Anterior Circulation

The anterior circulation is composed by the internal carotid artery (ICA) system, including the anterior and middle cerebral arteries and the anterior choroidal arteries. The posterior communicating artery branches will be discussed together with the posterior cerebral artery anatomy.
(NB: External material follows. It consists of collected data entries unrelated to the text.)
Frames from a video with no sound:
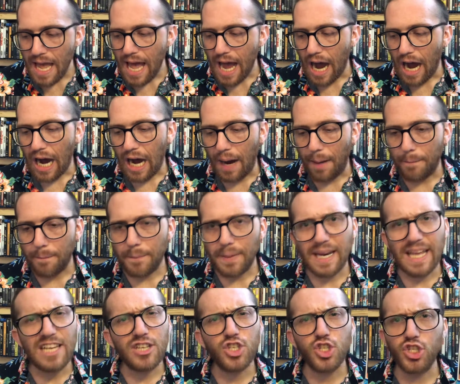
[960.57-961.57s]
But
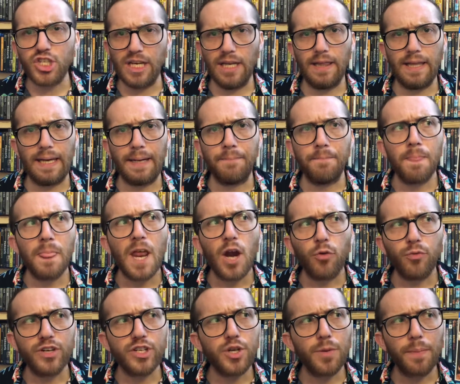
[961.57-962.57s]
he's chilling.
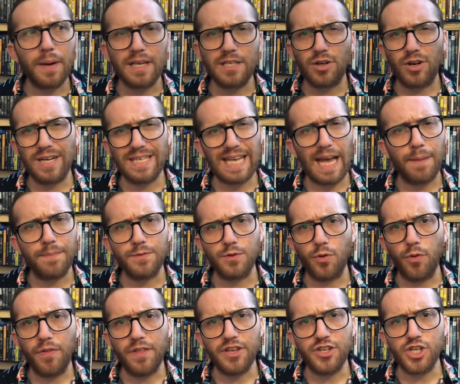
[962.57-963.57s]
Richard Basehart is
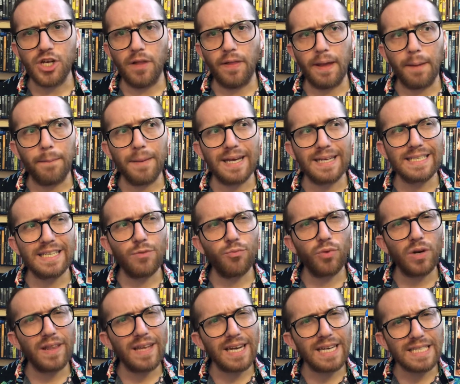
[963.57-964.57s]
absolutely chilling because he
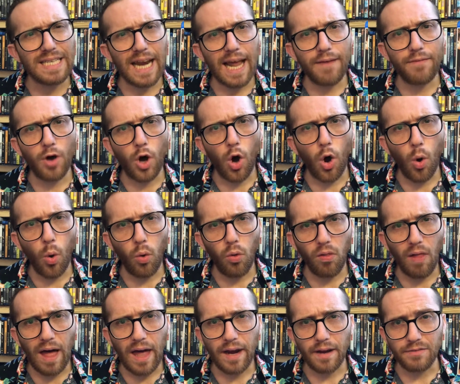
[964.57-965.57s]
really doesn't have a whole
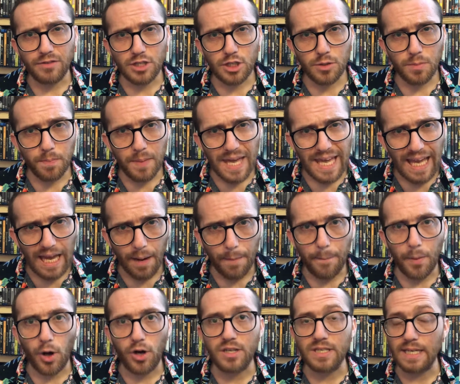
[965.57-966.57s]
lot of speaking
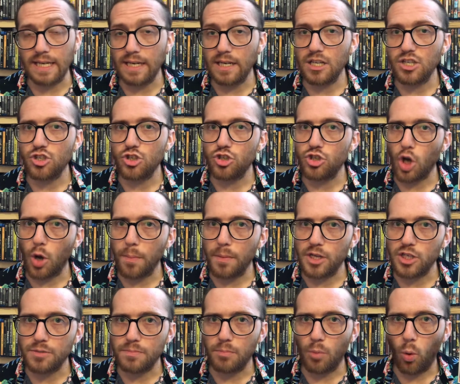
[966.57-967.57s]
parts. He does so
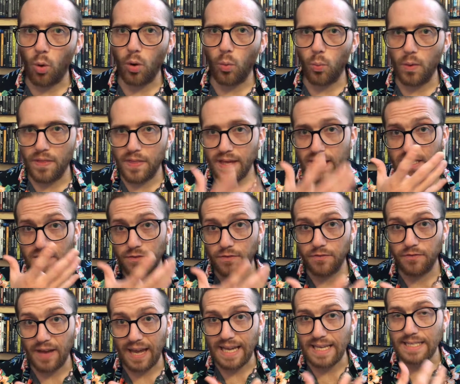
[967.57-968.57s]
much more with his
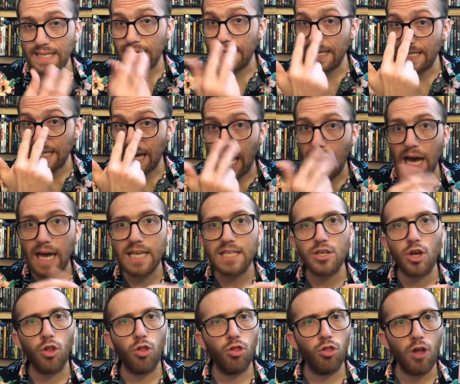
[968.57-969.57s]
face and his eyes
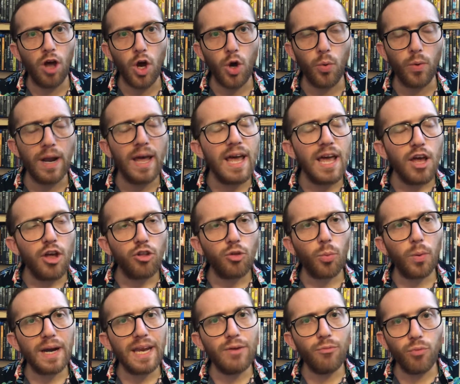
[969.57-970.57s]
alone, to
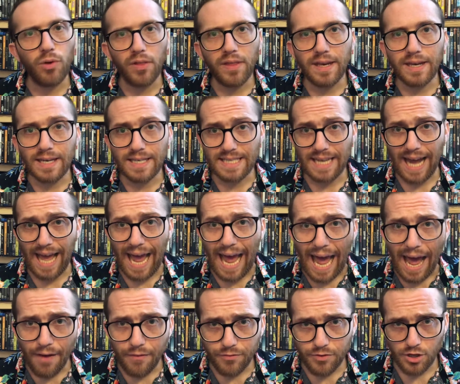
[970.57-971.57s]
where he really doesn't
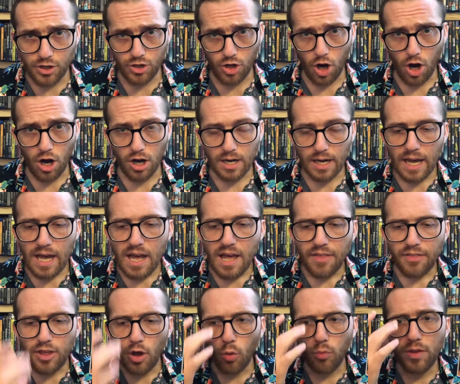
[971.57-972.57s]
have to talk.
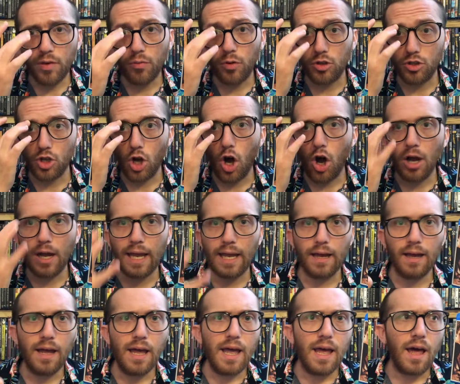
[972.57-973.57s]
The only real
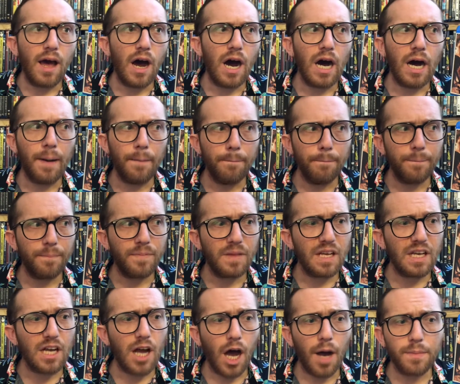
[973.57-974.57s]
talking
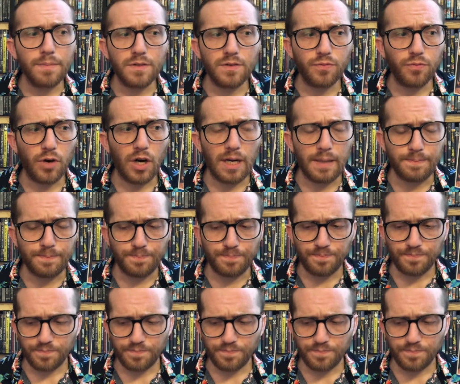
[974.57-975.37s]
comes from,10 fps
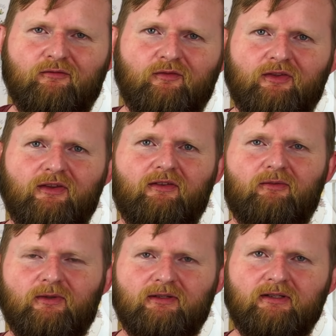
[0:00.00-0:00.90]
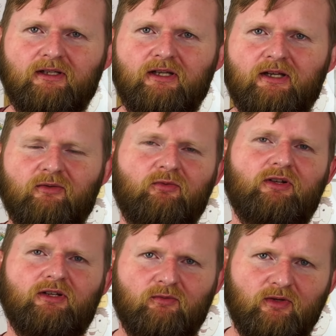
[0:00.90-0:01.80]
for this as well. What
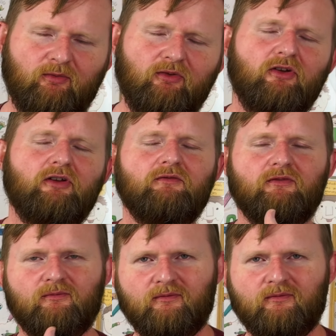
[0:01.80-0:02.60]
did we observe?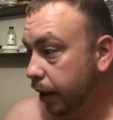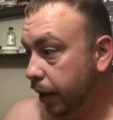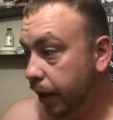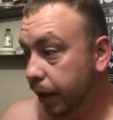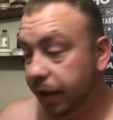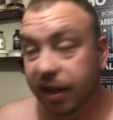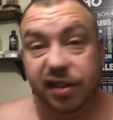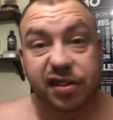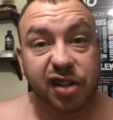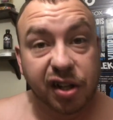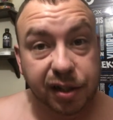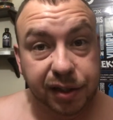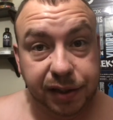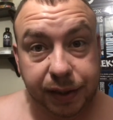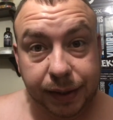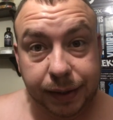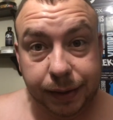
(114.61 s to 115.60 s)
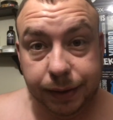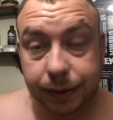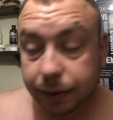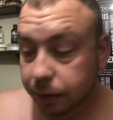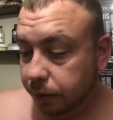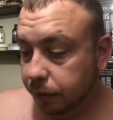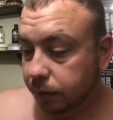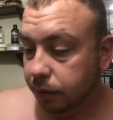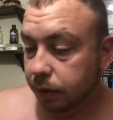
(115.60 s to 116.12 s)
and it's unscented,
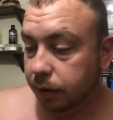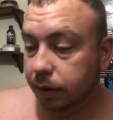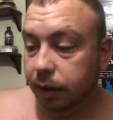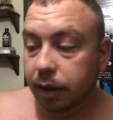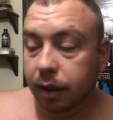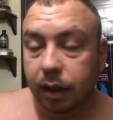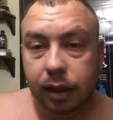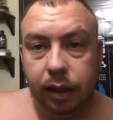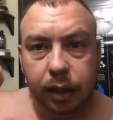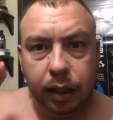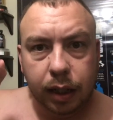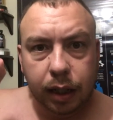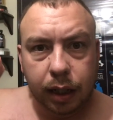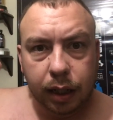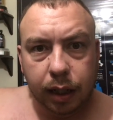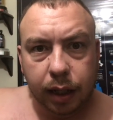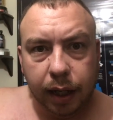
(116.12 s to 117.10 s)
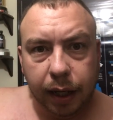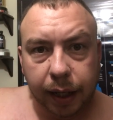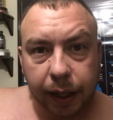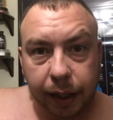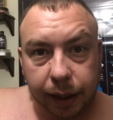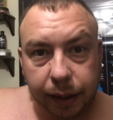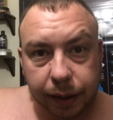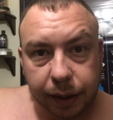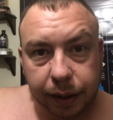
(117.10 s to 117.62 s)

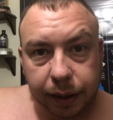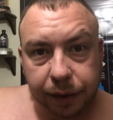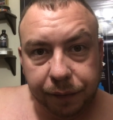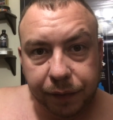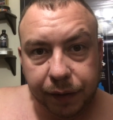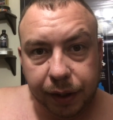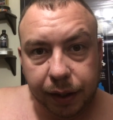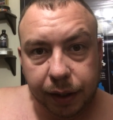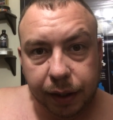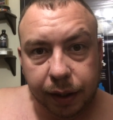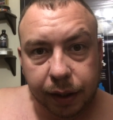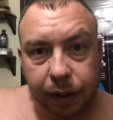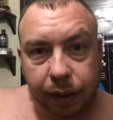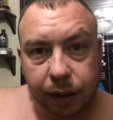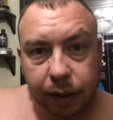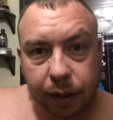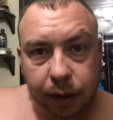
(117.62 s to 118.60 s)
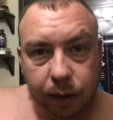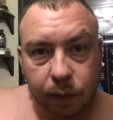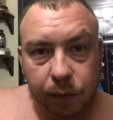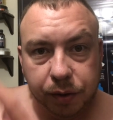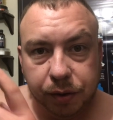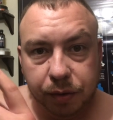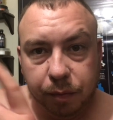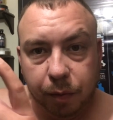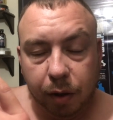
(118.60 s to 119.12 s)
and the
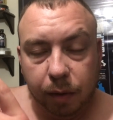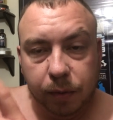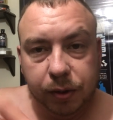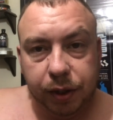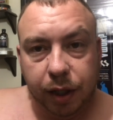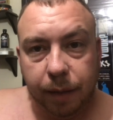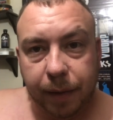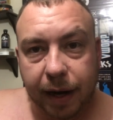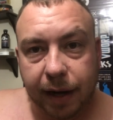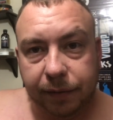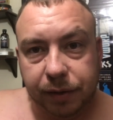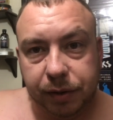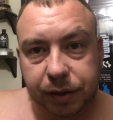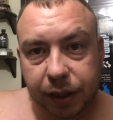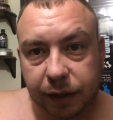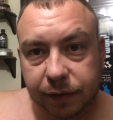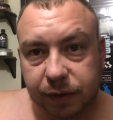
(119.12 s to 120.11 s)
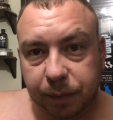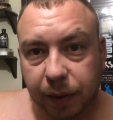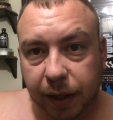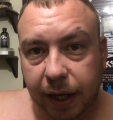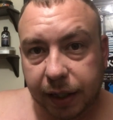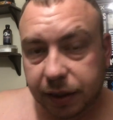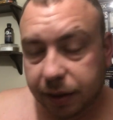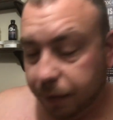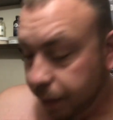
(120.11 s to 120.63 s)
original Barbershop aftershave
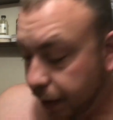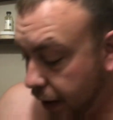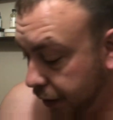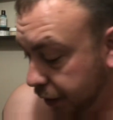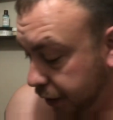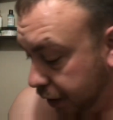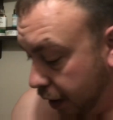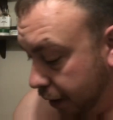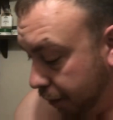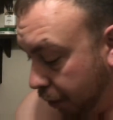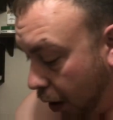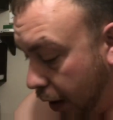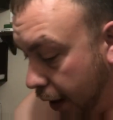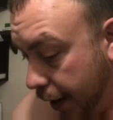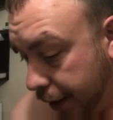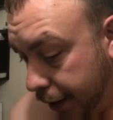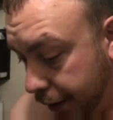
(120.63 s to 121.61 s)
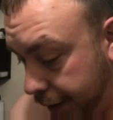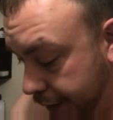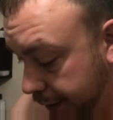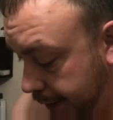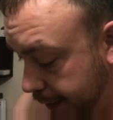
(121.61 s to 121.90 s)
splash by the same brand.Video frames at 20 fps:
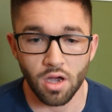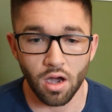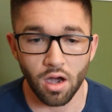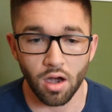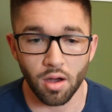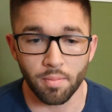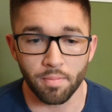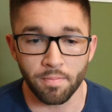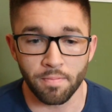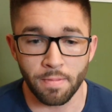
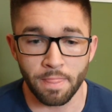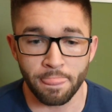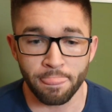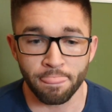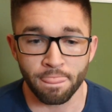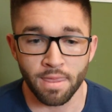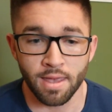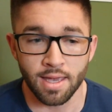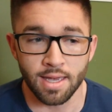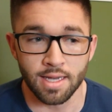Um,
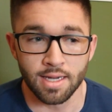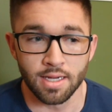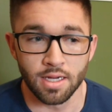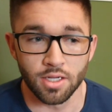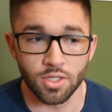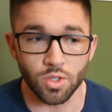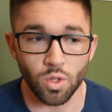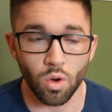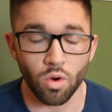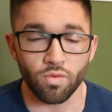
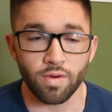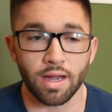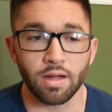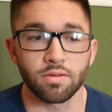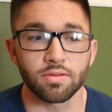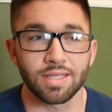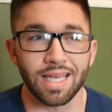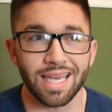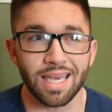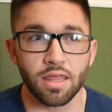so
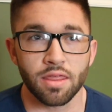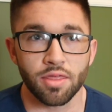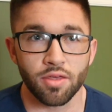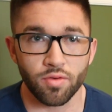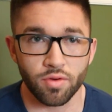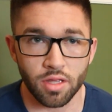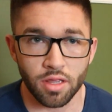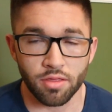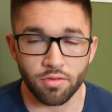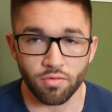around day
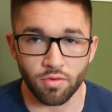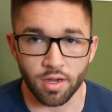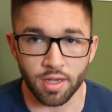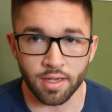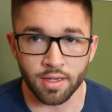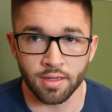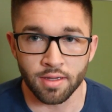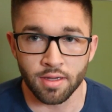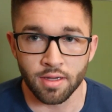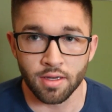
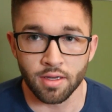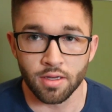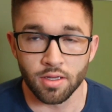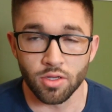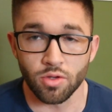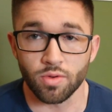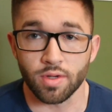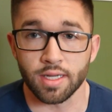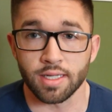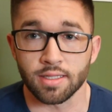33,
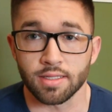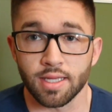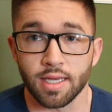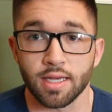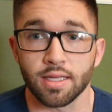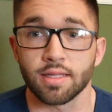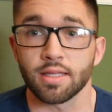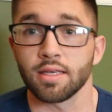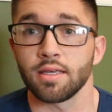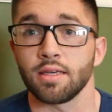you can
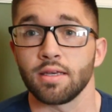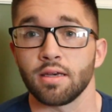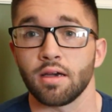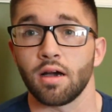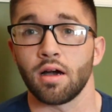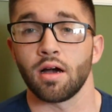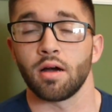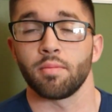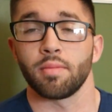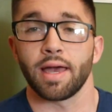take the
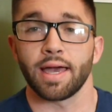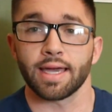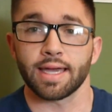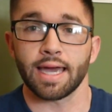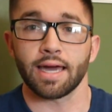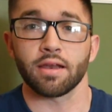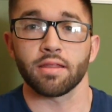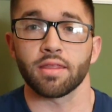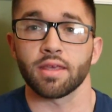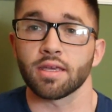um,
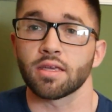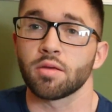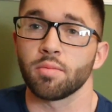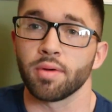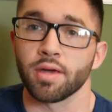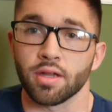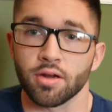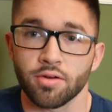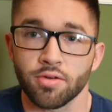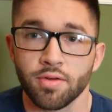egg out of the
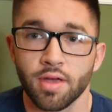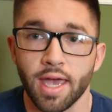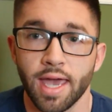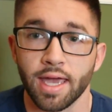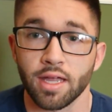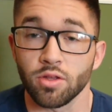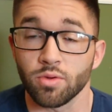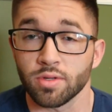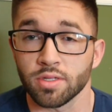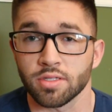incubator
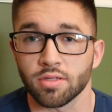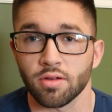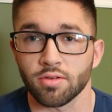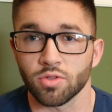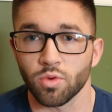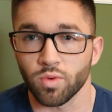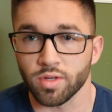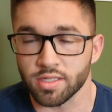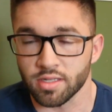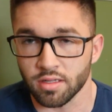and you can
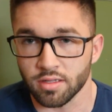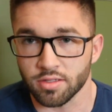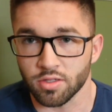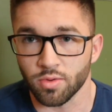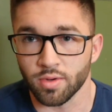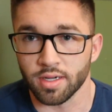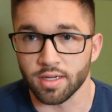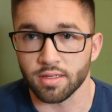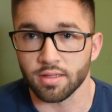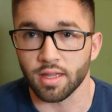start to whistle
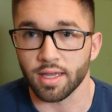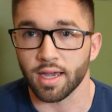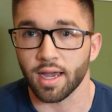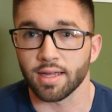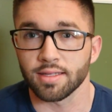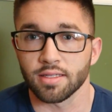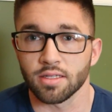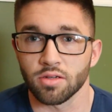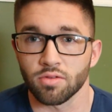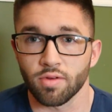to it like
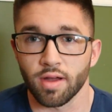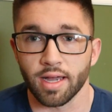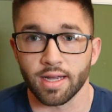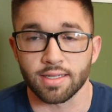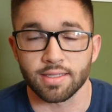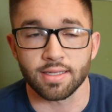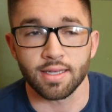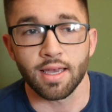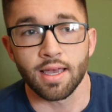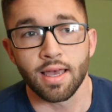I did to
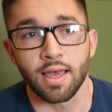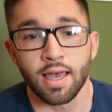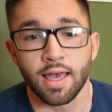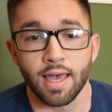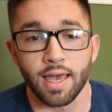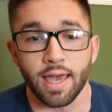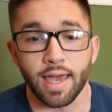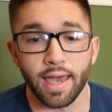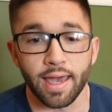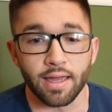Rex.
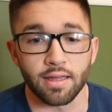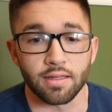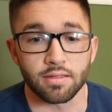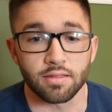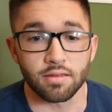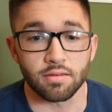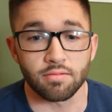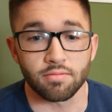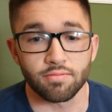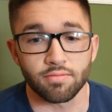
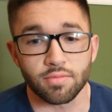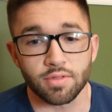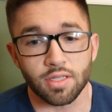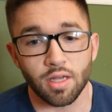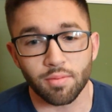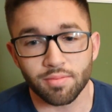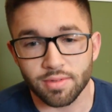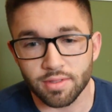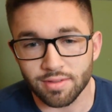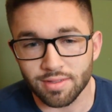And
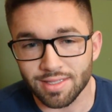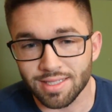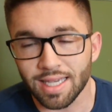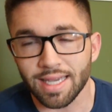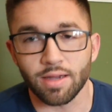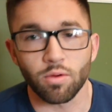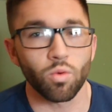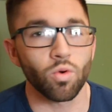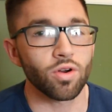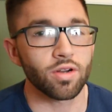some
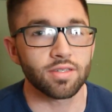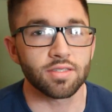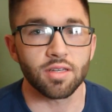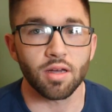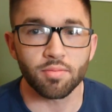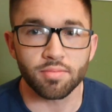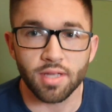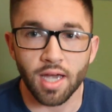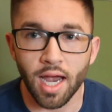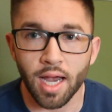it works
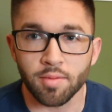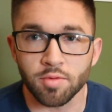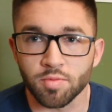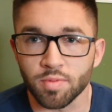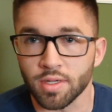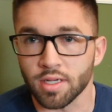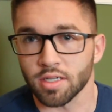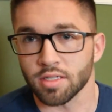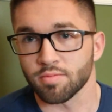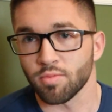sometimes
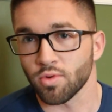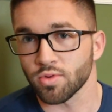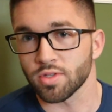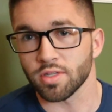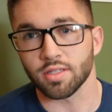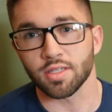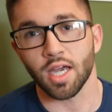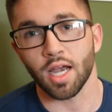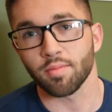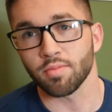because
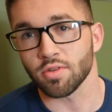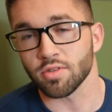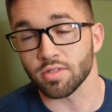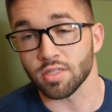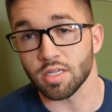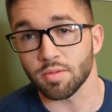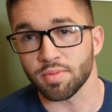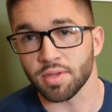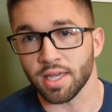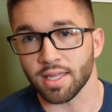most of the time they're
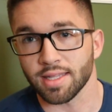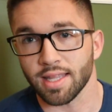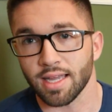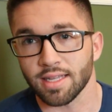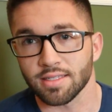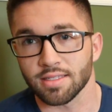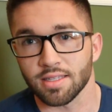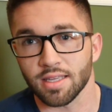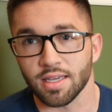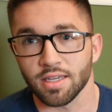sleeping at
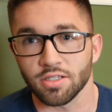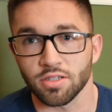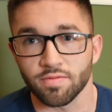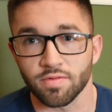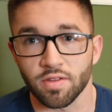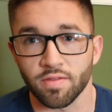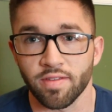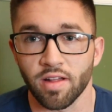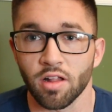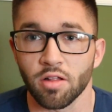that stage
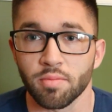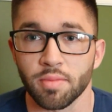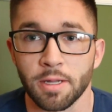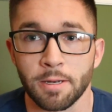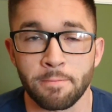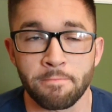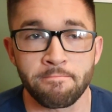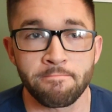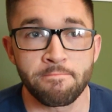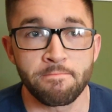of
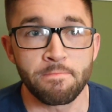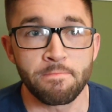development.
The proximal ICA branches, namely, the petrous and cavernous segment branches and the ophthalmic artery are beyond the scope of this chapter.

Internal Carotid Artery Segment (ICA) – Intradural Segment

Different classifications have divided the internal carotid artery (ICA) into several embryological and/or topography segments.

Accordingly, to the embryological development, Lasjaunias et al. proposed the segmentation of the ICA into seven segments (Lasjaunias et al. 2001):

  • 1st segment – cervical segment: From the carotid artery bifurcation into the ICA entrance at the skull base

  • 2nd segment – ascending petrous segment: Starts at the carotid foramen and extends to the origin of the carotico-tympanic artery at the petrous bone

  • 3rd segment – horizontal petrous segment: In-between the origins of the carotico-tympanic artery and vidian/mandibular artery, crossing the carotid canal until the foramen lacerum

  • 4th segment – ascending cavernous segment: Extends within the cavernous sinus from the origins of the vidian/mandibular artery and the meningo-hypophyseal trunk

  • 5th segment – horizontal cavernous segment: Extends inside the cavernous sinus from the origin of the meningo-hypophyseal trunk into the infero-lateral trunk origin

  • 6th segment – clinoidal segment: Extends in-between the origins of infero-lateral trunk and ophthalmic artery

  • 7th segment – terminal/supraclinoid segment: Extends from ophthalmic artery and anterior cerebral artery having an intradural course.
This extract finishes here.